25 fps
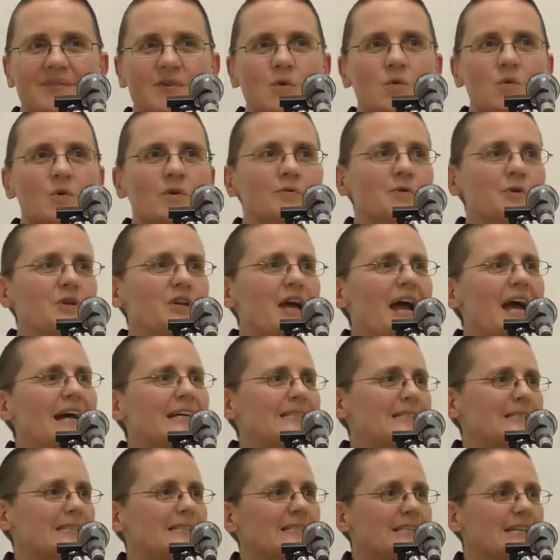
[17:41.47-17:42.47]
Or when you
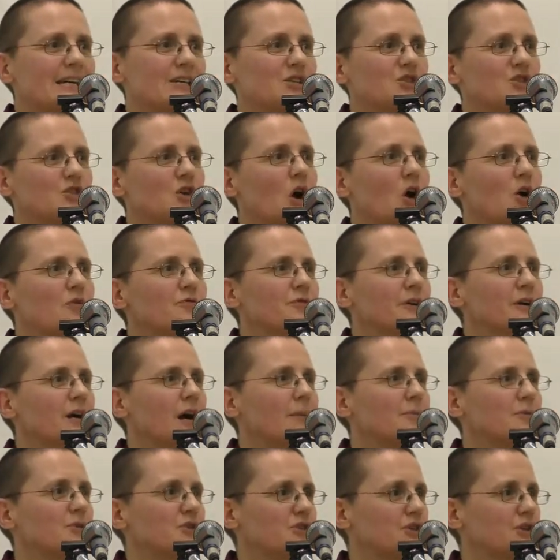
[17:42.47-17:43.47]
exercise to
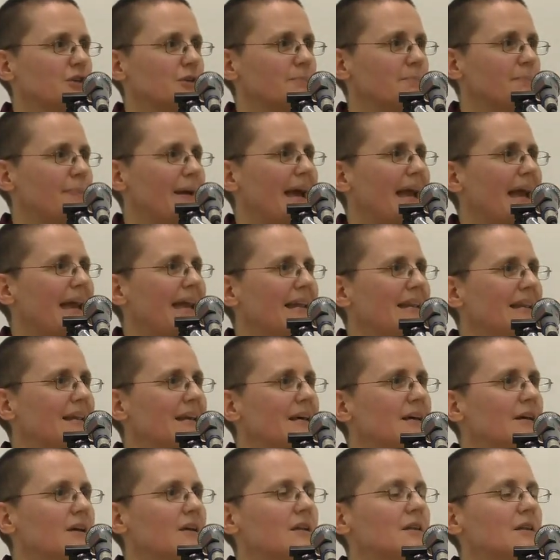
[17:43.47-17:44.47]
overcome a certain
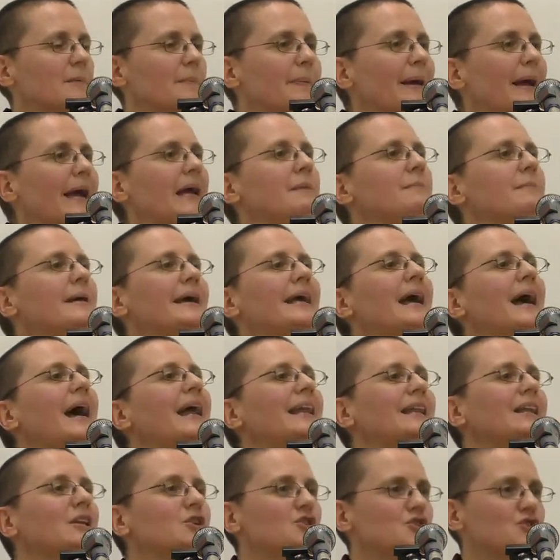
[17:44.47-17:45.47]
pain, the pain may
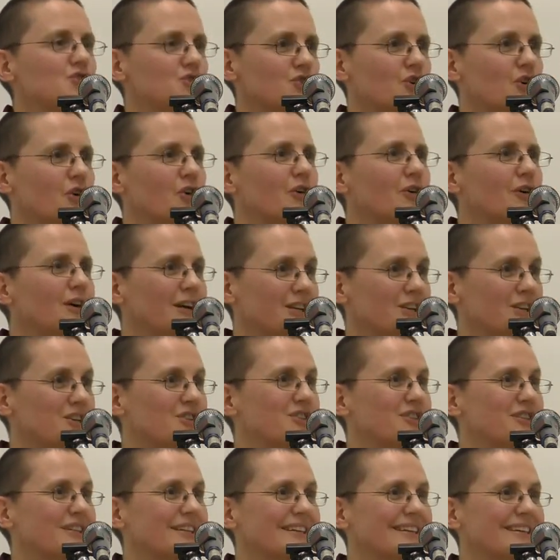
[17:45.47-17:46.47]
get a little stronger
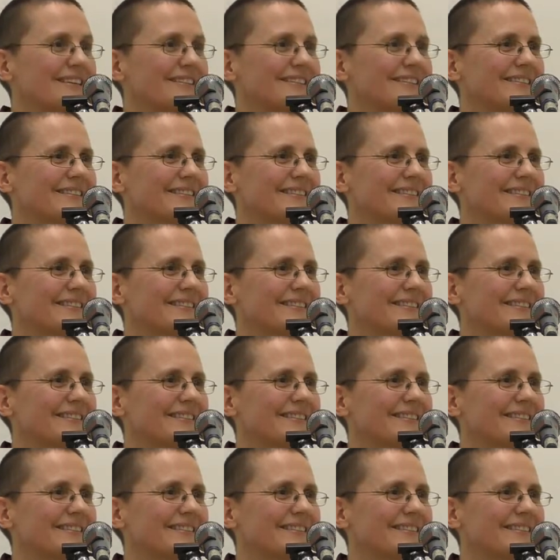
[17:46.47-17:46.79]
initially.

====================

* **WHAT THE TASK ASKS**
Give back the data exactly, with no images.

* **YOUR RESPONSE**
25 fps
[17:41.47-17:42.47]
Or when you
[17:42.47-17:43.47]
exercise to
[17:43.47-17:44.47]
overcome a certain
[17:44.47-17:45.47]
pain, the pain may
[17:45.47-17:46.47]
get a little stronger
[17:46.47-17:46.79]
initially.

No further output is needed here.